Besides this, bootstrapping is something that every business should practice. Even a Fortune 500 company can bootstrap! And it will be good for the economy. We will have a more stable economy, where people self-sustain without external help to the greatest possible extent. In my opinion bootstrapping results in self-check (real viability of the project) and makes the organization self reliant, result oriented (i.e. if there are no results – no profits – no turnaround, then you do not survive) and disciplined.

So, conclusion is – bootstrapping is for ALL.

Myth 2) Bootstrapping = cost cutting – low spend

Bootstrapping is NOT about cost cutting or spending less. It is about spending in areas, which get you best ROI. In other words – “Invest. Don’t spend”.

It is important to make clear demarcation between investment and expenses for your business. Choose your investments wisely and and be frugal with your expenses. Anything, which has a DIRECT correlation with increasing your revenues, or satisfying a set of clients, or getting better technology (to get you an edge), can be a good investment (in that order). Since you have to self sustain, if your cash reserves are low, do not look at long term revenue impact!
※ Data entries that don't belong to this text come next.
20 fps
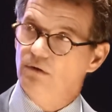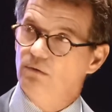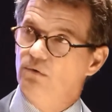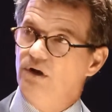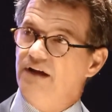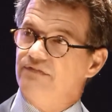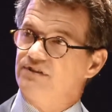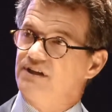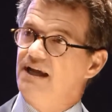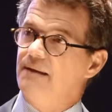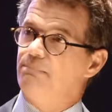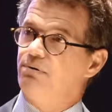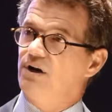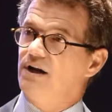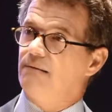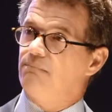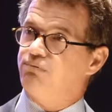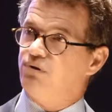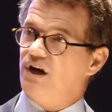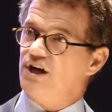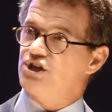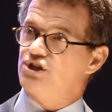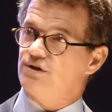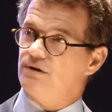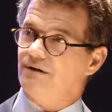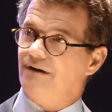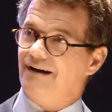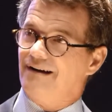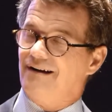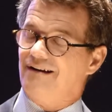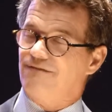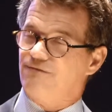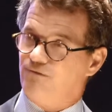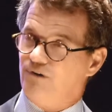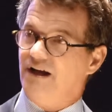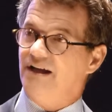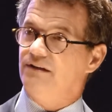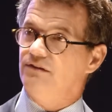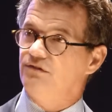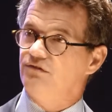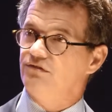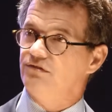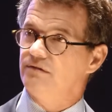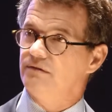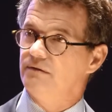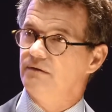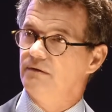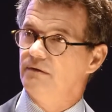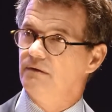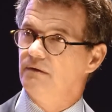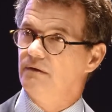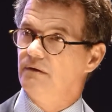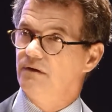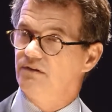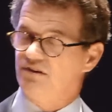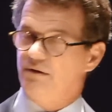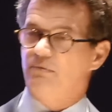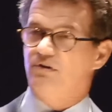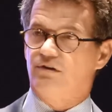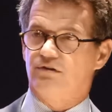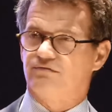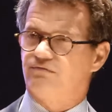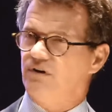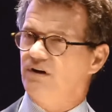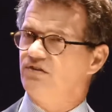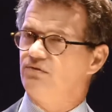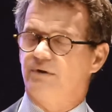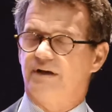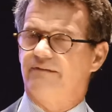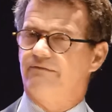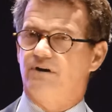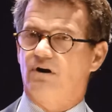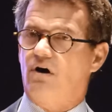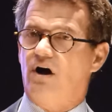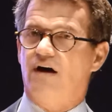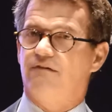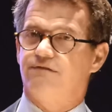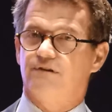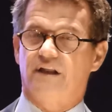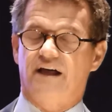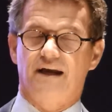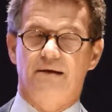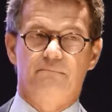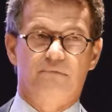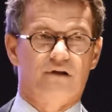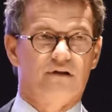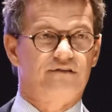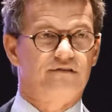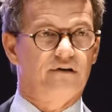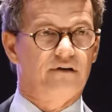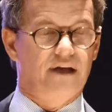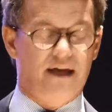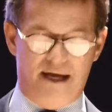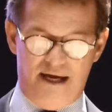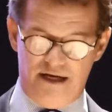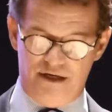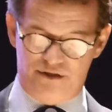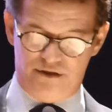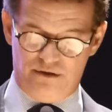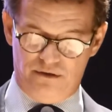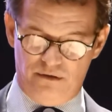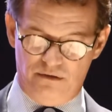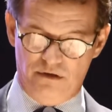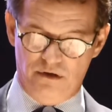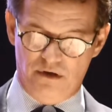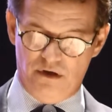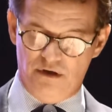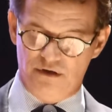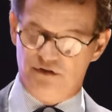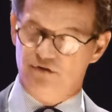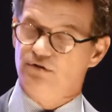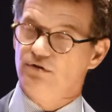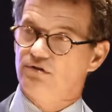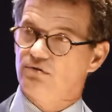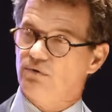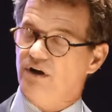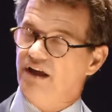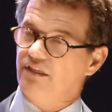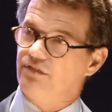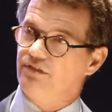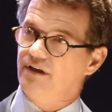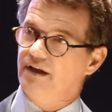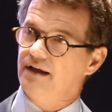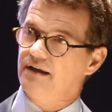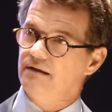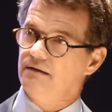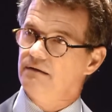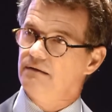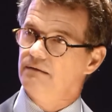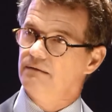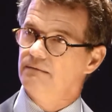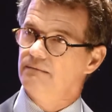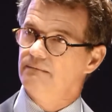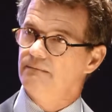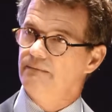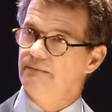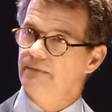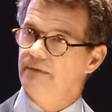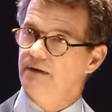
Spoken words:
We have to keep putting pressure on our friends. Some of those friends we give an awful lot of military aid to do the right thing.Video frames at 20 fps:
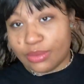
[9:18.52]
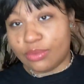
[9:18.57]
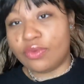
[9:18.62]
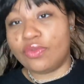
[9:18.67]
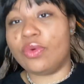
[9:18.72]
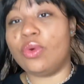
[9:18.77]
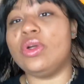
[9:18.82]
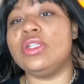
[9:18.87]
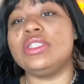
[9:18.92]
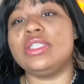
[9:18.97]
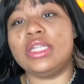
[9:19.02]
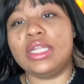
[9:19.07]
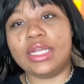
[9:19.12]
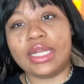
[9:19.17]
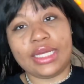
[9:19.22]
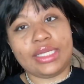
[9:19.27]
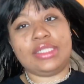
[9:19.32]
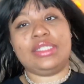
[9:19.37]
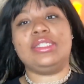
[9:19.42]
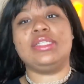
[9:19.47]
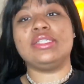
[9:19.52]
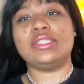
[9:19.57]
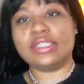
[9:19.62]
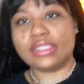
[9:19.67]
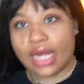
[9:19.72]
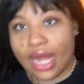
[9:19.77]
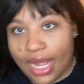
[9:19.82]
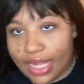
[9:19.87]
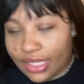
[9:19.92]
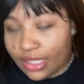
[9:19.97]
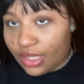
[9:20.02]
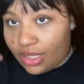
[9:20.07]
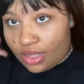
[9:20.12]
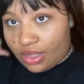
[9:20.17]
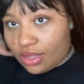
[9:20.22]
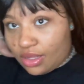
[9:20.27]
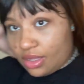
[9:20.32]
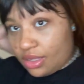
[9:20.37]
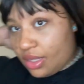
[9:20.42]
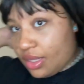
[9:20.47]
move on to the next
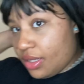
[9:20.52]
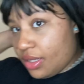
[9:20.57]
style.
Anything that wont make a difference in your revenue (medium of travel, hotel etc.) is an expense. I do not claim this to be a perfect definition, but it should work in most practical cases.

Instead of “low spend”, think of “being cash positive” – “being profitable” and “good ROI”.

Last but not the least, bootstrapping looks less glamorous and exciting, but in my opinion, the returns are worth the effort. It helps you retain most of the control / ownership of the company, which you can later dilute to get better returns for the “bootstrapped” effort that you have put in. And, yes – it makes you wiser and a grounded professional for sure.

So, happy bootstrapping!

2 Responses

  1. Bootstrapping is a fantastic concept where you pull yourself up with your own resources and step by step. While your project and mine can be self-sustaining where we plough back the profits to invest in further growth, some projects do require a large upfront investment which need a financier (mostly for products).

    However I totally agree with your comments about expenses. I have seen a few people get VC funding and then setup large office rooms, travel first class and stay in expensive hotels only for luxury without having any profits to show. Not good entrepreneurship IMHO.

  2. Bootstrapping is a fantastic concept where you pull yourself up with your own resources and step by step. While your project and mine can be self-sustaining where we plough back the profits to invest in further growth, some projects do require a large upfront investment which need a financier (mostly for products).

    However I totally agree with your comments about expenses. I have seen a few people get VC funding and then setup large office rooms, travel first class and stay in expensive hotels only for luxury without having any profits to show. Not good entrepreneurship IMHO.